_WHAT YOU WILL DO_
Everything from the line containing "[0:06.00-0:07.00]" through the final line below must be output exactly, both ends included, with nothing else and no pictures.

_INPUT DATA_
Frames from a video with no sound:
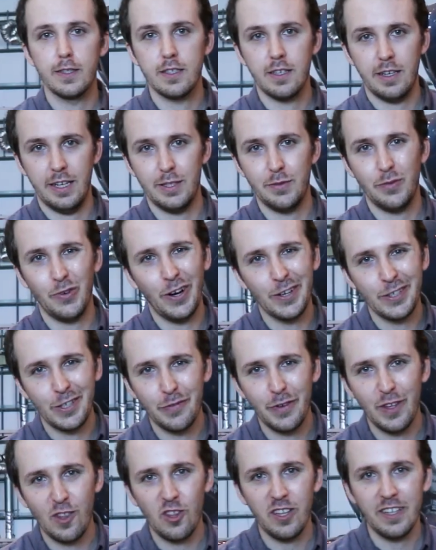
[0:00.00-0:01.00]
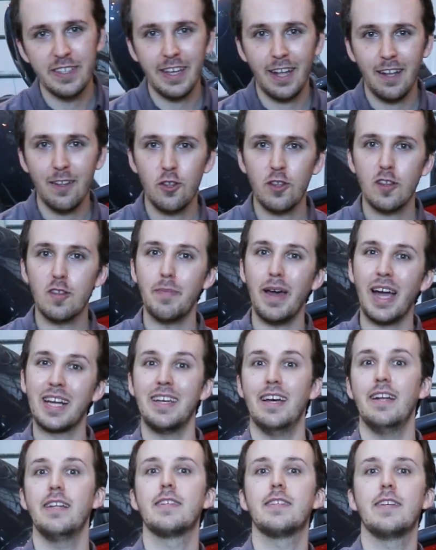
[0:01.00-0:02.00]
it stands for artificial intelligence.
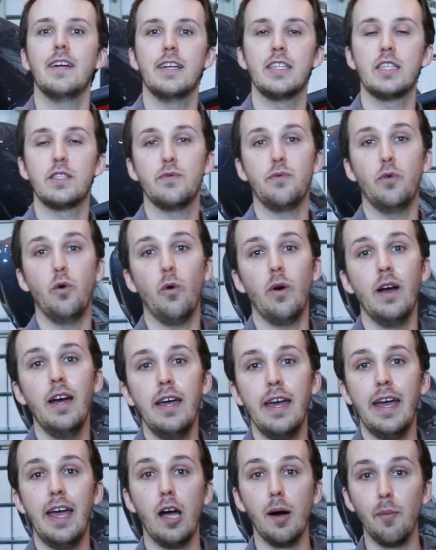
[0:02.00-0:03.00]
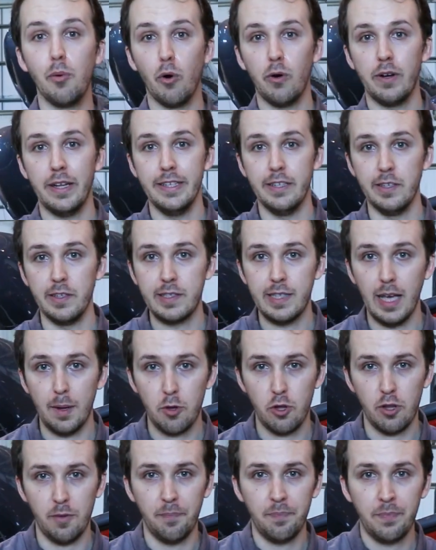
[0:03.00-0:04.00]
Back then it stands for airborne
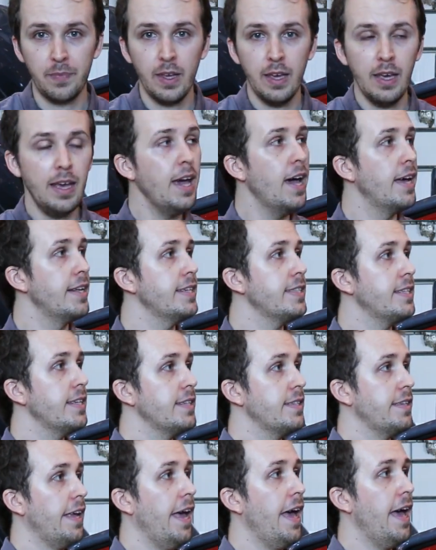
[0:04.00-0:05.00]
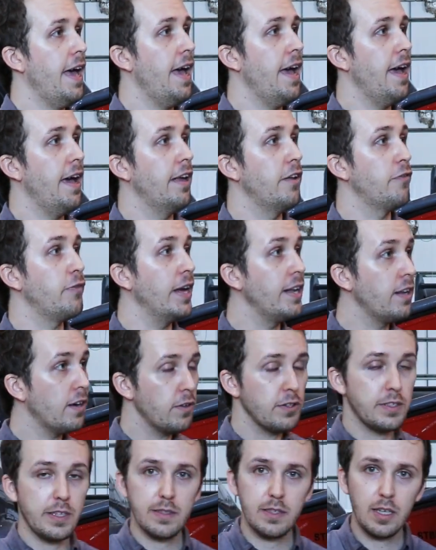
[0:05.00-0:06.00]
interception. This is a
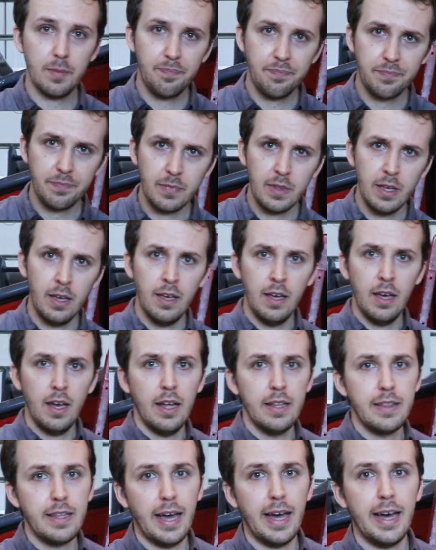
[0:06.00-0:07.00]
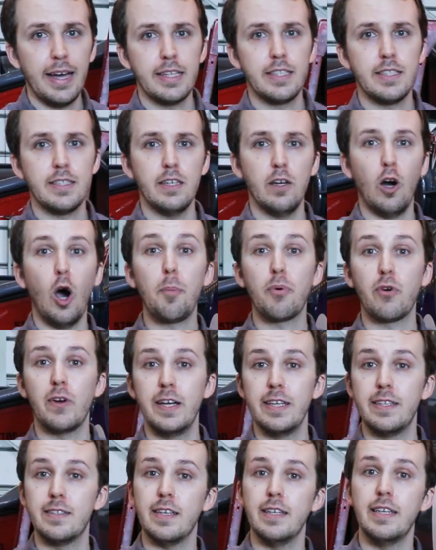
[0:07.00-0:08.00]
radar system that uh,
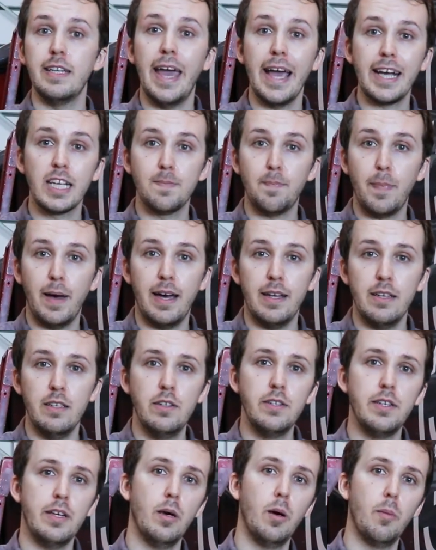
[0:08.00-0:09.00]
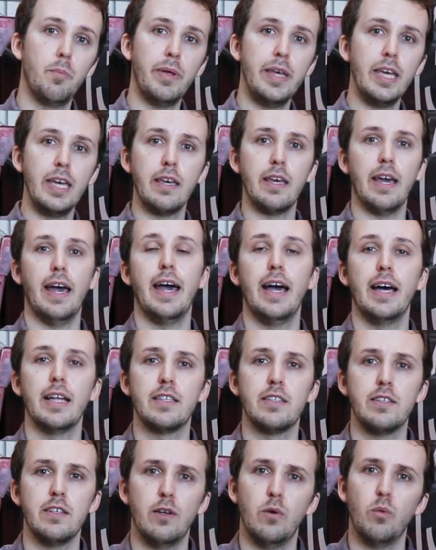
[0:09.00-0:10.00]
operates in the X-band, uh, peak
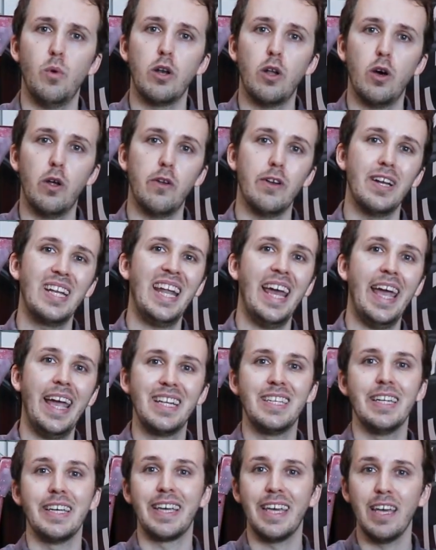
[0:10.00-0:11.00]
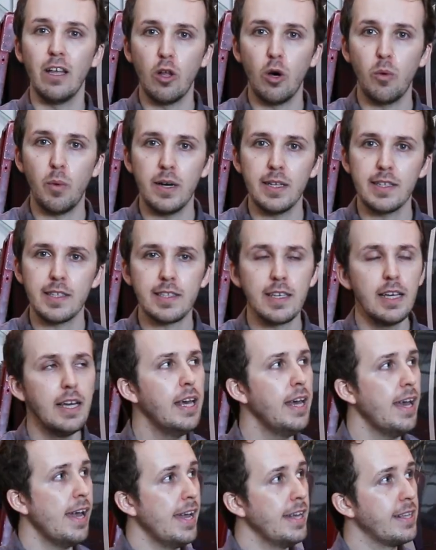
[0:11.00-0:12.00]
at uh, 180 kilowatts.
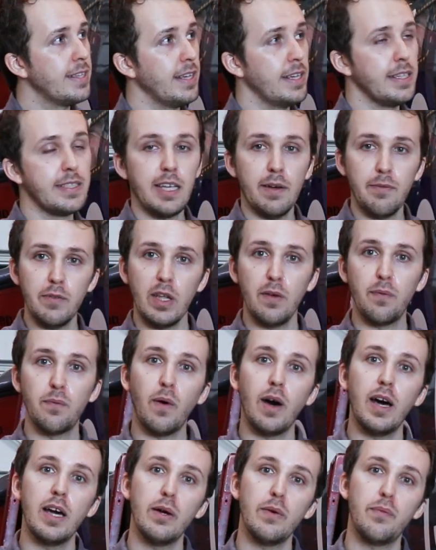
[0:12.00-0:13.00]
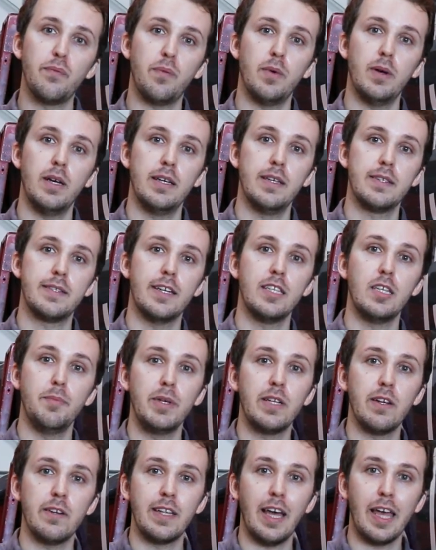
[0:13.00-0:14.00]
It's a 75 uh,
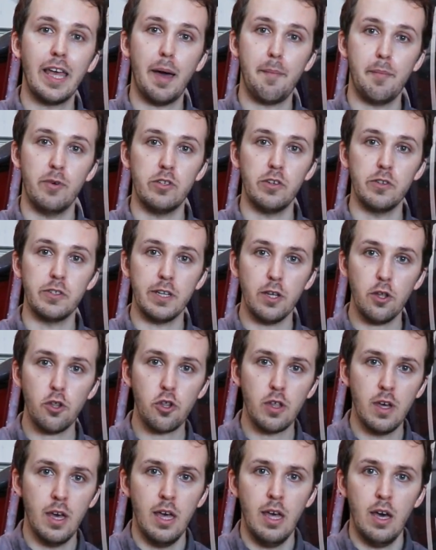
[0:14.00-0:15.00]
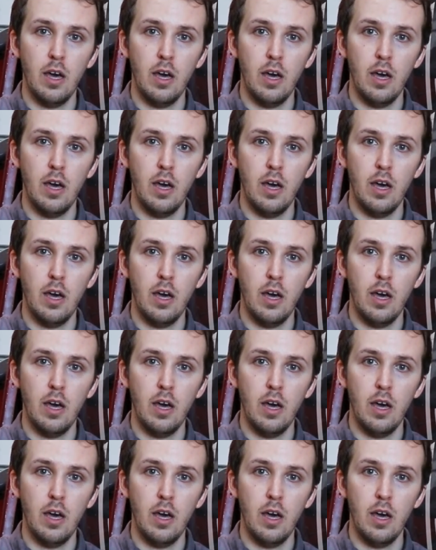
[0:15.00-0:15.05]
centimeter diameter dish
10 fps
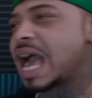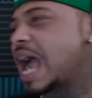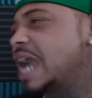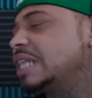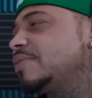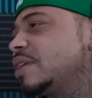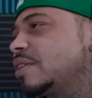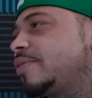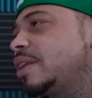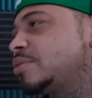I ain't even get
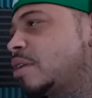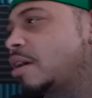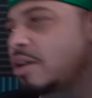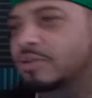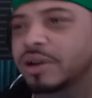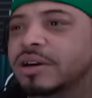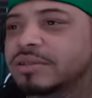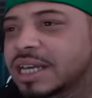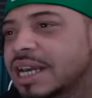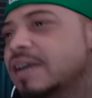a free trial. Oh, well,
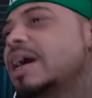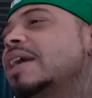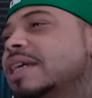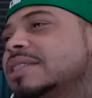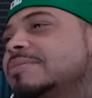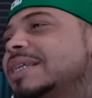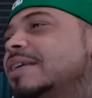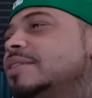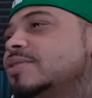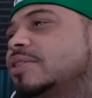they got, I guess I'm going to
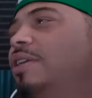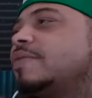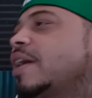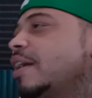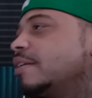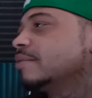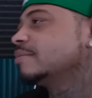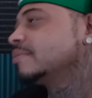get sued or get fired.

_ANSWER SECTION_
[0:06.00-0:07.00]
[0:07.00-0:08.00]
radar system that uh,
[0:08.00-0:09.00]
[0:09.00-0:10.00]
operates in the X-band, uh, peak
[0:10.00-0:11.00]
[0:11.00-0:12.00]
at uh, 180 kilowatts.
[0:12.00-0:13.00]
[0:13.00-0:14.00]
It's a 75 uh,
[0:14.00-0:15.00]
[0:15.00-0:15.05]
centimeter diameter dish
10 fps
I ain't even get
a free trial. Oh, well,
they got, I guess I'm going to
get sued or get fired.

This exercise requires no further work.